第17話 リールラのスキル

 あとからやってきた師匠のハイポーションを飲んで復活した私は、お母様と一緒にブランダンテ侯爵家の方々と向かい合って座る。


 お母様の前にはブランダンテ侯爵が、その隣には夫人がいて、私の正面にはリールラという席順ですわ。

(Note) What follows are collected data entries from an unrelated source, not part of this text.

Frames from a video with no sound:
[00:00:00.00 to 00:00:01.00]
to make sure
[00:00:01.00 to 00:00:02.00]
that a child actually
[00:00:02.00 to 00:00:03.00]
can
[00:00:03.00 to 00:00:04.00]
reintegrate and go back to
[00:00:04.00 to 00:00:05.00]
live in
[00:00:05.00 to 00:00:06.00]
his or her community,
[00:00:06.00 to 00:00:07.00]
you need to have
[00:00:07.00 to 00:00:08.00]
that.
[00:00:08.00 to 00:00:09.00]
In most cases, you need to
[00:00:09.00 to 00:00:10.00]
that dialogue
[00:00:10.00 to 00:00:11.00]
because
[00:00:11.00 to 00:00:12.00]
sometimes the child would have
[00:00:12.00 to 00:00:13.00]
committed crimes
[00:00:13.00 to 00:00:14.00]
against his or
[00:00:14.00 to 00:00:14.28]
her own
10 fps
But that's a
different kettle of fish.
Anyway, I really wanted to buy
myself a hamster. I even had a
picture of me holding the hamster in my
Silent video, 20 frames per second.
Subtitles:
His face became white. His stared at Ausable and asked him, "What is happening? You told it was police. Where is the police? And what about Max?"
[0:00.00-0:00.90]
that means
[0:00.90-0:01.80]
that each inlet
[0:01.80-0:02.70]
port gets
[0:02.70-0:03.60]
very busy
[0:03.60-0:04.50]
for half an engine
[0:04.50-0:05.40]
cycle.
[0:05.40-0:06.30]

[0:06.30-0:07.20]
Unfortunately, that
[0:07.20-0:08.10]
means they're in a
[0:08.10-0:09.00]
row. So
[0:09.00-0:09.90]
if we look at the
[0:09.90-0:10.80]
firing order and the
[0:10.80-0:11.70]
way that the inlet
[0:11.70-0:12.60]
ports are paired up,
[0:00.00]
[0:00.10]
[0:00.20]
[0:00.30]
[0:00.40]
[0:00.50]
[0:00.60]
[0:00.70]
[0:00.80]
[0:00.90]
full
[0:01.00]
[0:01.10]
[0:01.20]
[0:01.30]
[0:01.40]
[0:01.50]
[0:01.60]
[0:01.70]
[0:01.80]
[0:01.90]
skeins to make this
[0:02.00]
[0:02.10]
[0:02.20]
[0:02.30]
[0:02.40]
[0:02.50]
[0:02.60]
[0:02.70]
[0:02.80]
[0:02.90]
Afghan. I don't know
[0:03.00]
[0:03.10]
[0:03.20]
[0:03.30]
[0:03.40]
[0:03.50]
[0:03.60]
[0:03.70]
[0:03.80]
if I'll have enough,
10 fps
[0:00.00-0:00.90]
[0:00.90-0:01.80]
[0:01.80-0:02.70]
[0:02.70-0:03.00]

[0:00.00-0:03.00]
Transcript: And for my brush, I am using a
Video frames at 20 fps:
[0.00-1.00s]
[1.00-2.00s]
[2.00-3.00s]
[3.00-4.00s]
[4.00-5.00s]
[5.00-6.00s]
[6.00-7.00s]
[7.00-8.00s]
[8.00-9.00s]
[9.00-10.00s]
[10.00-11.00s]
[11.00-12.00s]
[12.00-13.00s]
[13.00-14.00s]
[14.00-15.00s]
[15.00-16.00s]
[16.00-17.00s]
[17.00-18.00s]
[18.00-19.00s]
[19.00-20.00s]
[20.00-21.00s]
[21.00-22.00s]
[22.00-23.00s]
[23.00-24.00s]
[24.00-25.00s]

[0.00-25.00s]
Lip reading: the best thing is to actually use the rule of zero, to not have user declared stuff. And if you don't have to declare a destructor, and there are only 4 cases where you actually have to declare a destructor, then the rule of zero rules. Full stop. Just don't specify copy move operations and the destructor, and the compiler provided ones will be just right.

 リールラはさっきのことに責任を感じてるのか申し訳なさそうに俯いている。それにさっきは気づかなかったけれど、なんだか少し元気が無さそう?


 目が合って小さく手を振ってみるけれど、やっぱりぎこちない感じですわね。さっきのは完全に私の不注意だから気にしなくていいですのに。


「ご機嫌麗しゅう、アマンダ様。本日は娘がスキルを授かった報告をしに参りました。それから先ほどのことは誠に申し訳ない」


 すると、私たちの微妙な空気を切り裂くようにブランダンテ侯爵が頭を下げた。


「気にしなくていいわ。だいたいこの子が飛び出したのがいけないのよ。もっと慎みを持ちなさい」


「あい~‥‥‥」


 慎みなんて私とはどこまでも程遠いものですのに。錬金術で慎みを補えないかしら?


「それで、リールラのスキルはどうだったのかしら? さっきの感じだと電撃系統だと思うのだけど」


 さっそく本題とばかりにお母様がそう切り出す。その瞳はどことなくキラキラしてる様子なのは『電撃魔法』だったら自分が指導したいと思ってるからですわね。お母様は魔法大好きだから。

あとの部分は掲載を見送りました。